One of the mysteries of the English language finally explained.
The concentration of toxins in an organism as a result of its ingesting other plants or animals in which the toxins are more widely disbursed.
- ‘Vectors for POPs are the same as for heavy metals (i.e., ocean currents, precipitation, and biomagnification through the food chain, especially the marine food chain).’
- ‘It was only after huge amounts had been used and birdwatchers began noticing that eagles were disappearing that biologists discovered biomagnification, the concentration of material up the food chain.’
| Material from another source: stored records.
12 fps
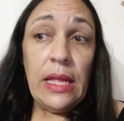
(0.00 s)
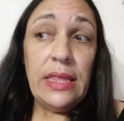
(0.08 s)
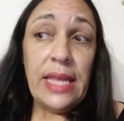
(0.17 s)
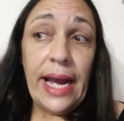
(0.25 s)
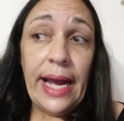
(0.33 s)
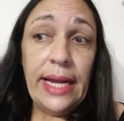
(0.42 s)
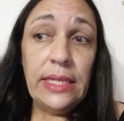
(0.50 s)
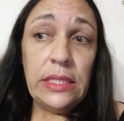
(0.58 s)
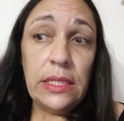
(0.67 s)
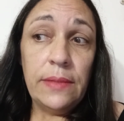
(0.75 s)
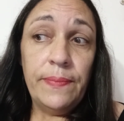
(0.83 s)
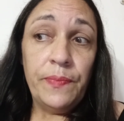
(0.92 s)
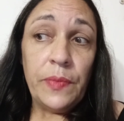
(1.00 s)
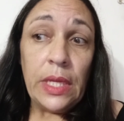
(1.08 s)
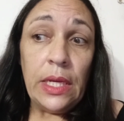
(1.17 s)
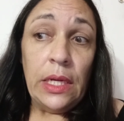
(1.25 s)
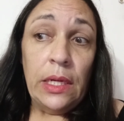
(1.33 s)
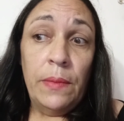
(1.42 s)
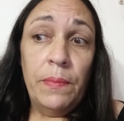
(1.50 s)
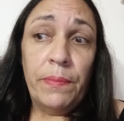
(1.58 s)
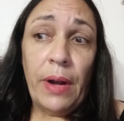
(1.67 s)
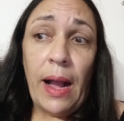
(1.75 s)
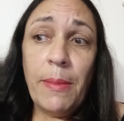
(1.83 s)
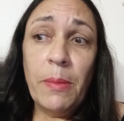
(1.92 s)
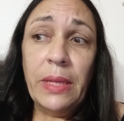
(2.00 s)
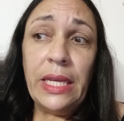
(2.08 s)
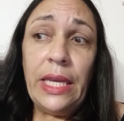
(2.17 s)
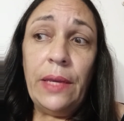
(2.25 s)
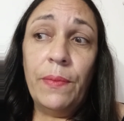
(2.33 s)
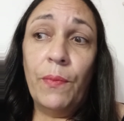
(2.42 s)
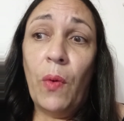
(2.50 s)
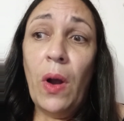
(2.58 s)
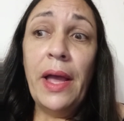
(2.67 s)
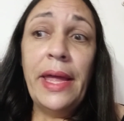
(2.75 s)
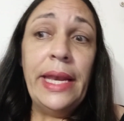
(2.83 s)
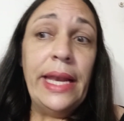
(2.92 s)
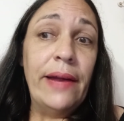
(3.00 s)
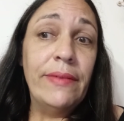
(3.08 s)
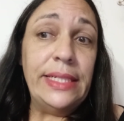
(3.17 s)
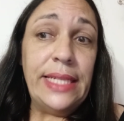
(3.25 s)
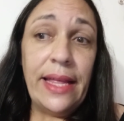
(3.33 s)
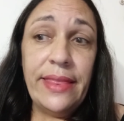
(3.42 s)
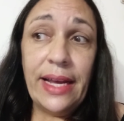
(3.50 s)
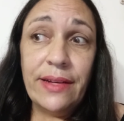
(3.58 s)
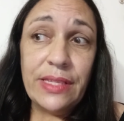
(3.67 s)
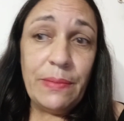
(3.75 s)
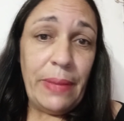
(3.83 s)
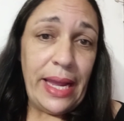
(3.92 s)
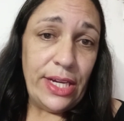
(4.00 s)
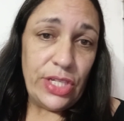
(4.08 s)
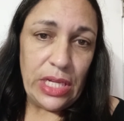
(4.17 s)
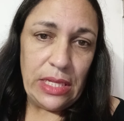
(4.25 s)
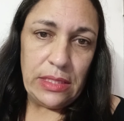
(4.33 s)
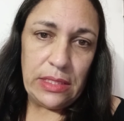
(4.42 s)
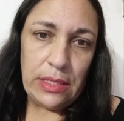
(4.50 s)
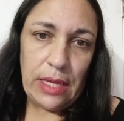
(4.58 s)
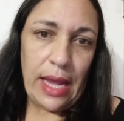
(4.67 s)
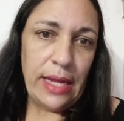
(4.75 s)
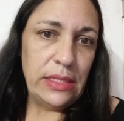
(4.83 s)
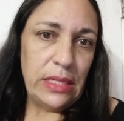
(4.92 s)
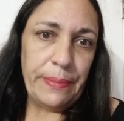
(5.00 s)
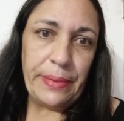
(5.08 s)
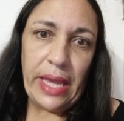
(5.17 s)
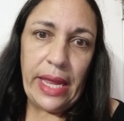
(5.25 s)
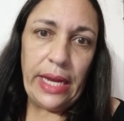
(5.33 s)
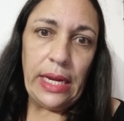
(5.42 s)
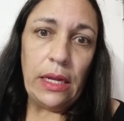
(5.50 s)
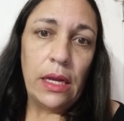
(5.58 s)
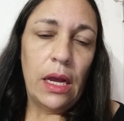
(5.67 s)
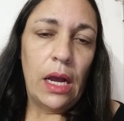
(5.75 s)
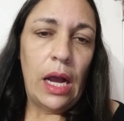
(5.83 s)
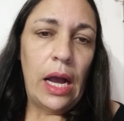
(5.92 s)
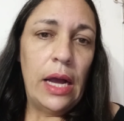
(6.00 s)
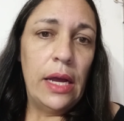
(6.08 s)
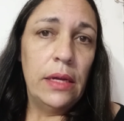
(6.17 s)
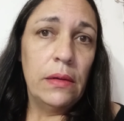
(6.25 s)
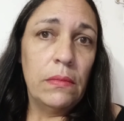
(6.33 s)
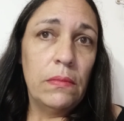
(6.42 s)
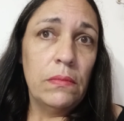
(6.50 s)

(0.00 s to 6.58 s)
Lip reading: that probably 1 in every 10,000 patients ends up getting a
- ‘Unfortunately, insecticides like DDT used to control the mosquitoes was found to ripple through the web of life in a process called biomagnification, and proved to be dangerous to other species, including humans.’
- ‘Then we go further and I see that we are acknowledging that the Arctic ecosystems and indigenous communities are particularly at risk, because of the biomagnification, and that it is a public health issue.’
- ‘Formation of methyl-mercury in aquatic environments leads to biomagnification and neurotoxicity in consuming mammals.’
- ‘But the researchers found that BMAA accumulates and becomes more potent as it moves up the food chain - a process called biomagnification.’
- ‘‘Now, the mercury in the bay traveled through the system by that process we environmentalists like to call: biomagnification,’ the teacher droned, repeating that statement for about the fortieth time.’
- ‘Another factor could be the processes of bioaccumulation and biomagnification, which result in human tissue concentrations that are higher than the concentrations in the exposure environment.’
- ‘Beyond its scientific meaning, biomagnification serves more broadly as a useful metaphor for southern impact in the north in the sense that many impacts felt in the north tend to be magnified and concentrated.’